Japanese news crews and independent journalists operate without fear of official intimidation, at least not in terms jailings, the seizing of materials or equipment, or the shuttering of news organizations. A significant number of large, financially stable media companies provide the support for hundreds of competing major and minor news outlets, and a vast number of smaller ventures provide news and information services.

The constitution and the legal system defend the rights of journalists to collect information and disseminate it to the public. Listing journalism or news gathering as one’s occupation does not expose a person to denigration or ostracization. Indeed, being a correspondent of a major newspaper or broadcast channel marks one out as a member of an elite, stable and well-regarded profession.

So how is it possible that Japan ranks 71st in the world in the RSF press freedom rankings, below such volatile and low human security countries as Sierra Leone, Ecuador and Haiti? The concept that the media environments in those countries – or in Moldova, Niger and Kenya, which also rank above Japan – can be more free than the media environment in Japan, is absurd.

One reason for Japan’s low score may be in the RSF ranking’s relative underweighting of actual physical harm to journalists. Physical safety is one of five contextual indicators (the others being political context, legal framework, economic context and socio-cultural context) used to judge the level of freedom of a media environment. Though physical security – the minimal freedom without which all other freedoms are meaningless – is measured twice by the RSF, first in a quantitative tally of confirmed physical abuses and then in a contextual survey, working in a physically safe environment still only contributes around fifth of the final RSF score for a country. 

That being said, physical safety, a quality-of-life issue where Japan receives a top spot in most international rankings, is not great for news media workers in Japan, according to the RSF 2022 list. The RSF ranking of Japan’s physical safety is an indeed astonishing No. 45, behind Niger, Guyana and Jamaica.

One could investigate the other four RSF contextual indicators for bias, blatant or hidden, against Japan or East Asian countries or for sets of criteria irrelevant to a journalist working in Japan. Such an investigation would likely identify a number of factors contributing to Japan’s low overall ranking. However, these would be of marginal interest or importance, at best. Japan’s very low security ranking indicates that something is fundamentally wrong with the RSF methodology.

The answer seems to be that the Press Freedom Index does not have a weighting factor for the most obvious source of distortion of the RSF questionnaire survey results: the journalists and experts themselves. Nowhere in the set of questions the RSF disseminates to active journalists and press freedom experts is there a request for the respondents to provide some perspective. Nowhere are they asked to compare the situation in their country to the situations in other countries. Nowhere are they asked to provide a guess as to whether their country is above the median or below it in terms of any of the indicators. 
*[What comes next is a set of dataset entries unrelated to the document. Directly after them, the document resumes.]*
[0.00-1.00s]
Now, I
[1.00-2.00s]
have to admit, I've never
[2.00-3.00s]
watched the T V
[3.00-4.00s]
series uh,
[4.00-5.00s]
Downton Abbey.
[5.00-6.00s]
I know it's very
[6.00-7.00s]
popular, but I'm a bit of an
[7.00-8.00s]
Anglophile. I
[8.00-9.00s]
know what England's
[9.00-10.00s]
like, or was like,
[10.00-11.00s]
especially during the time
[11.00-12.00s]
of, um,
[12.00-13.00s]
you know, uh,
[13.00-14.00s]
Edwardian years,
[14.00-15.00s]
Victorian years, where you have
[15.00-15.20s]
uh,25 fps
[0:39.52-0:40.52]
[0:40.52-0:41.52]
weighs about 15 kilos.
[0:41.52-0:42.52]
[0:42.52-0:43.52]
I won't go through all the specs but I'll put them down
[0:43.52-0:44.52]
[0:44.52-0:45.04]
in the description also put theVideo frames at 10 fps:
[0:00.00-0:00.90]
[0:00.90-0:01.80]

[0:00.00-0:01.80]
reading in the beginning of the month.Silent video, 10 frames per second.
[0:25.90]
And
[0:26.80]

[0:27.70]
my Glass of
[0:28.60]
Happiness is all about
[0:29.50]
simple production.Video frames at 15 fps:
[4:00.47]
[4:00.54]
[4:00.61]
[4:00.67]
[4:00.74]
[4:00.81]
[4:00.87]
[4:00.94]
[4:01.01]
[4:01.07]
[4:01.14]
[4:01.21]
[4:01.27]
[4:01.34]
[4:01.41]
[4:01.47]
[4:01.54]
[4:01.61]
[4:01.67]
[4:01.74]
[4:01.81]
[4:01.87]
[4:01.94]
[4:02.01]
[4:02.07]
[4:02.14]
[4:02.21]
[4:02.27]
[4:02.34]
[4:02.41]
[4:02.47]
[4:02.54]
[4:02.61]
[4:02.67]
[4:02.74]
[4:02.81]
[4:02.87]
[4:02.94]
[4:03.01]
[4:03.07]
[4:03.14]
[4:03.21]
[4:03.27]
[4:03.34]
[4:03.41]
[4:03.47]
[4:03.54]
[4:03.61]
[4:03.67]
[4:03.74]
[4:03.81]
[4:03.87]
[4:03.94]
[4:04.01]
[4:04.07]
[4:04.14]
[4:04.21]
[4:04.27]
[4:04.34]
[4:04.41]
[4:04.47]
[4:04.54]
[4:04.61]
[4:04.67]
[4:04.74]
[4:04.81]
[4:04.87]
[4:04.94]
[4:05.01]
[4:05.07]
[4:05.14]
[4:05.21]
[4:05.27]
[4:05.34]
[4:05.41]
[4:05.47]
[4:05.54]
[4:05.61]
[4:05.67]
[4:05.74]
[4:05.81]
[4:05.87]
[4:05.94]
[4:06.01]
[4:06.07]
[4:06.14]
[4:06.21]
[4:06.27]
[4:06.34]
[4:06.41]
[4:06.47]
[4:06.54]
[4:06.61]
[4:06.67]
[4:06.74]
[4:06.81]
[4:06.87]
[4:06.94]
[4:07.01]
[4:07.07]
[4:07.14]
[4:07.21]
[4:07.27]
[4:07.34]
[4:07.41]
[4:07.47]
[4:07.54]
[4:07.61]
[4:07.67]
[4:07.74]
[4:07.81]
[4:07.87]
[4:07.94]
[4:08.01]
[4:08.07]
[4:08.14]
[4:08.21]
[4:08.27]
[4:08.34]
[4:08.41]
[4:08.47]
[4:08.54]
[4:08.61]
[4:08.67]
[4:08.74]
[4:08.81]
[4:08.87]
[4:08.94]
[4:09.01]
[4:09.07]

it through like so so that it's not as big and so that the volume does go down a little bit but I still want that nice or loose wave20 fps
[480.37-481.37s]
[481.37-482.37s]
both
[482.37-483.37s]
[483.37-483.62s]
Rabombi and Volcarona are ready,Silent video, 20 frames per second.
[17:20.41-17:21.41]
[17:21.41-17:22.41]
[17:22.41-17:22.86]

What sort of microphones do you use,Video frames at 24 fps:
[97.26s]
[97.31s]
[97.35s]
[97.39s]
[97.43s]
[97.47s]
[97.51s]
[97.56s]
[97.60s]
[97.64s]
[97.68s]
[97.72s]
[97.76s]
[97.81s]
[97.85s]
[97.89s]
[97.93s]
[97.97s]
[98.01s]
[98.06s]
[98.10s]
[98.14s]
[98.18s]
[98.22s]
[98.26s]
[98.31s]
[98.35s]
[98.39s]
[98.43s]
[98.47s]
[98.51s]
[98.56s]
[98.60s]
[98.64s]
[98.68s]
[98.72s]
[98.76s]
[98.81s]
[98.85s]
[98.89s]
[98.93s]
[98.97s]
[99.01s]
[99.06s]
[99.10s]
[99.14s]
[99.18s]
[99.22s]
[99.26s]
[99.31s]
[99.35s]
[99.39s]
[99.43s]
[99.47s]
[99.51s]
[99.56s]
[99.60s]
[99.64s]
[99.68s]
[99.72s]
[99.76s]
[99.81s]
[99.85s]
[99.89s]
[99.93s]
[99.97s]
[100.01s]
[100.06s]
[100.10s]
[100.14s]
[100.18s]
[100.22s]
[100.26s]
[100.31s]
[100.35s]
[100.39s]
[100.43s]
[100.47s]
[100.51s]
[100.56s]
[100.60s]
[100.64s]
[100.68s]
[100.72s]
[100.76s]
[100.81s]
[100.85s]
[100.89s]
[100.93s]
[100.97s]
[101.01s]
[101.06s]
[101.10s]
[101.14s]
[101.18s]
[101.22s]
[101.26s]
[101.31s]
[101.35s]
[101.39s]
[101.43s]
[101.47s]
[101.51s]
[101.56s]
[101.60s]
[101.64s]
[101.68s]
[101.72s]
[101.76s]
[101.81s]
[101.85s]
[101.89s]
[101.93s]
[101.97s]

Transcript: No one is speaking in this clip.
The reason why Japan’s RSF rankings have been so low (the RSF reformulated its Index in 2022 so the rankings from year to year are no longer comparable) is that the expectations of Japanese journalists are so high. The stature and power of the politicians they want to topple, the security from legal challenge they want to have when criticizing venal and corrupt corporate executives, the job guarantees and benefits they expect as full-time employees, are off the scale of what journalists in most countries can expect. Furthermore, Japanese journalists and news industry experts know this. They would be willing to admit they live in a privileged bubble – if the RSF survey bothered to ask them about it. The RSF does not, and its ranking, therefore, inflates every slight change for the worse a Japanese journalist or scholar perceives into a major degradation of the ability of a journalist to do her or his job in Japan.

There are threats to the ability of journalists in Japan to publish or broadcast information damaging to the powers that be. Japan’s press freedoms may be eroding. However, the objective level of threat or erosion is important for any international ranking. And objectivity is lacking in the way the RSF index measures Japan’s press freedom. 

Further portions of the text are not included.